2. Support for Application Development

The same simplicity that allows financial institutions to focus more fully on cybersecurity also frees up time to develop new digital products that customers demand. This is particularly important for small and midsize financial institutions, which often struggle to come up with products and services to compete with larger organizations. Any additional time that a smaller bank or credit union has available to focus on application planning and development — as opposed to infrastructure management — is a huge benefit.

Hyperconvergence can also serve as a pathway to the hybrid cloud, which can further improve agility and elasticity, giving financial institutions more flexibility as they develop and test new applications. In a hybrid cloud environment, institutions can quickly spin up new resources in the public cloud for processes such as testing, and then decommission those resources when they’re no longer needed.

Because of how quickly things can change in the financial sector, this level of flexibility is critical. Essentially, business and IT leaders at financial institutions know that they’ll likely need new resources six to eight months from now, but they don’t necessarily know what they’ll need that capacity for. The more flexible their infrastructure, the more readily they can adapt to the demands of the moment.

3. Focus on Security and Compliance

Only a few years ago, many financial firms were reluctant to adopt HCI, with business and IT leaders viewing it as an unvetted technology. But today, hyperconvergence is seen as a battle-tested approach, and business and IT leaders at financial institutions are more comfortable deploying it within their own environments.

This means that these firms can take advantage of the scalability, efficiency and flexibility offered by the technology. Compliance and regulations can be met with less complexity, and data security can remain a focus without distracting from day-to-day infrastructure management.

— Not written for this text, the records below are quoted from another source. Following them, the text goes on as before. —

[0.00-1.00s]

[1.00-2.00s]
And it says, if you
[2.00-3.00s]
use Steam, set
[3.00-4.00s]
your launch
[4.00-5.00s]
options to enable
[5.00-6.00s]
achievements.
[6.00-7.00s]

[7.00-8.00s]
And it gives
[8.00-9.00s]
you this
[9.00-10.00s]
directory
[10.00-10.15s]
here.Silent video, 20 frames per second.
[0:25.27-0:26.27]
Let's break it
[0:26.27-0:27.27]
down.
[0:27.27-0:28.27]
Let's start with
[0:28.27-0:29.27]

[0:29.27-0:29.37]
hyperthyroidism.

For obvious reasons, security is of paramount concern in the financial sector. But the IT team’s attention is typically divided among a number of tasks, with infrastructure management (often referred to as “keeping the lights on”) taking up more than its fair share of staffers’ time and energy. The simplicity of HCI frees IT teams from the management burdens that come with three-tier infrastructure, allowing them to shift more of their focus to tasks that enhance the security of their IT environments.